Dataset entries
● ● ● ● ● ● ●

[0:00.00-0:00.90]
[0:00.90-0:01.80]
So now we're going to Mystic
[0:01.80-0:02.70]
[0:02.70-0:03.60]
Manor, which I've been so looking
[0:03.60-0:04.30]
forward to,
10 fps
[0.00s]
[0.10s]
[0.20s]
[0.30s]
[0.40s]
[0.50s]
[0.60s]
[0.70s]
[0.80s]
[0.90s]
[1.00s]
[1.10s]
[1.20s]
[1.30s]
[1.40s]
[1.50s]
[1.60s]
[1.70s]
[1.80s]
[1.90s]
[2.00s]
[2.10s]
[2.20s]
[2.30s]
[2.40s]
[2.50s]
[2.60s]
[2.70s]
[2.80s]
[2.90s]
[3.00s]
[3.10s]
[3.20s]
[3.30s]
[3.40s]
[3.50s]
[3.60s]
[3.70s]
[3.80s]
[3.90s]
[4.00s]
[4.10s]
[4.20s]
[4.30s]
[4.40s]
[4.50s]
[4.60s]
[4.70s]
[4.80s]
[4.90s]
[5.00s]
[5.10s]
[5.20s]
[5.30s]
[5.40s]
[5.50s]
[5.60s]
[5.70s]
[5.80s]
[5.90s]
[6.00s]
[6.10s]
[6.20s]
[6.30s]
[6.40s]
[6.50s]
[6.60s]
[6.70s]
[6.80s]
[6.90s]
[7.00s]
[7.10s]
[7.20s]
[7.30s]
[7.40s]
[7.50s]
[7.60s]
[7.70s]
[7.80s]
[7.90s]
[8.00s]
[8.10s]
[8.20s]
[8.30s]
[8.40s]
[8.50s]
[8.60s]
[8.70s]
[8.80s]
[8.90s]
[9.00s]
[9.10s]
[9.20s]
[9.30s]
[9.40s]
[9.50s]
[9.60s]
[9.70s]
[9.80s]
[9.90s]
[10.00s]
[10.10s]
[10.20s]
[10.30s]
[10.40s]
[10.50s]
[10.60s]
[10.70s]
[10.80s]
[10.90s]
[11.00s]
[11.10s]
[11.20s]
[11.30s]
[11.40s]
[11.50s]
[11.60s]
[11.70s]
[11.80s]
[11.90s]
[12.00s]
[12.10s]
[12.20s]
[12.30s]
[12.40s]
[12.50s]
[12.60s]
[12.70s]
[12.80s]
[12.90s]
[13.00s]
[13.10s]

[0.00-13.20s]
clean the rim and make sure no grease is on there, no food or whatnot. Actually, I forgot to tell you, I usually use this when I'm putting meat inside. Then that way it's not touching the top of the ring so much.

● ● ● ● ● ● ●

What needs to be done => What is needed is an exact restatement of every record above.

Problem solution =>
[0:00.00-0:00.90]
[0:00.90-0:01.80]
So now we're going to Mystic
[0:01.80-0:02.70]
[0:02.70-0:03.60]
Manor, which I've been so looking
[0:03.60-0:04.30]
forward to,
10 fps
[0.00s]
[0.10s]
[0.20s]
[0.30s]
[0.40s]
[0.50s]
[0.60s]
[0.70s]
[0.80s]
[0.90s]
[1.00s]
[1.10s]
[1.20s]
[1.30s]
[1.40s]
[1.50s]
[1.60s]
[1.70s]
[1.80s]
[1.90s]
[2.00s]
[2.10s]
[2.20s]
[2.30s]
[2.40s]
[2.50s]
[2.60s]
[2.70s]
[2.80s]
[2.90s]
[3.00s]
[3.10s]
[3.20s]
[3.30s]
[3.40s]
[3.50s]
[3.60s]
[3.70s]
[3.80s]
[3.90s]
[4.00s]
[4.10s]
[4.20s]
[4.30s]
[4.40s]
[4.50s]
[4.60s]
[4.70s]
[4.80s]
[4.90s]
[5.00s]
[5.10s]
[5.20s]
[5.30s]
[5.40s]
[5.50s]
[5.60s]
[5.70s]
[5.80s]
[5.90s]
[6.00s]
[6.10s]
[6.20s]
[6.30s]
[6.40s]
[6.50s]
[6.60s]
[6.70s]
[6.80s]
[6.90s]
[7.00s]
[7.10s]
[7.20s]
[7.30s]
[7.40s]
[7.50s]
[7.60s]
[7.70s]
[7.80s]
[7.90s]
[8.00s]
[8.10s]
[8.20s]
[8.30s]
[8.40s]
[8.50s]
[8.60s]
[8.70s]
[8.80s]
[8.90s]
[9.00s]
[9.10s]
[9.20s]
[9.30s]
[9.40s]
[9.50s]
[9.60s]
[9.70s]
[9.80s]
[9.90s]
[10.00s]
[10.10s]
[10.20s]
[10.30s]
[10.40s]
[10.50s]
[10.60s]
[10.70s]
[10.80s]
[10.90s]
[11.00s]
[11.10s]
[11.20s]
[11.30s]
[11.40s]
[11.50s]
[11.60s]
[11.70s]
[11.80s]
[11.90s]
[12.00s]
[12.10s]
[12.20s]
[12.30s]
[12.40s]
[12.50s]
[12.60s]
[12.70s]
[12.80s]
[12.90s]
[13.00s]
[13.10s]

[0.00-13.20s]
clean the rim and make sure no grease is on there, no food or whatnot. Actually, I forgot to tell you, I usually use this when I'm putting meat inside. Then that way it's not touching the top of the ring so much.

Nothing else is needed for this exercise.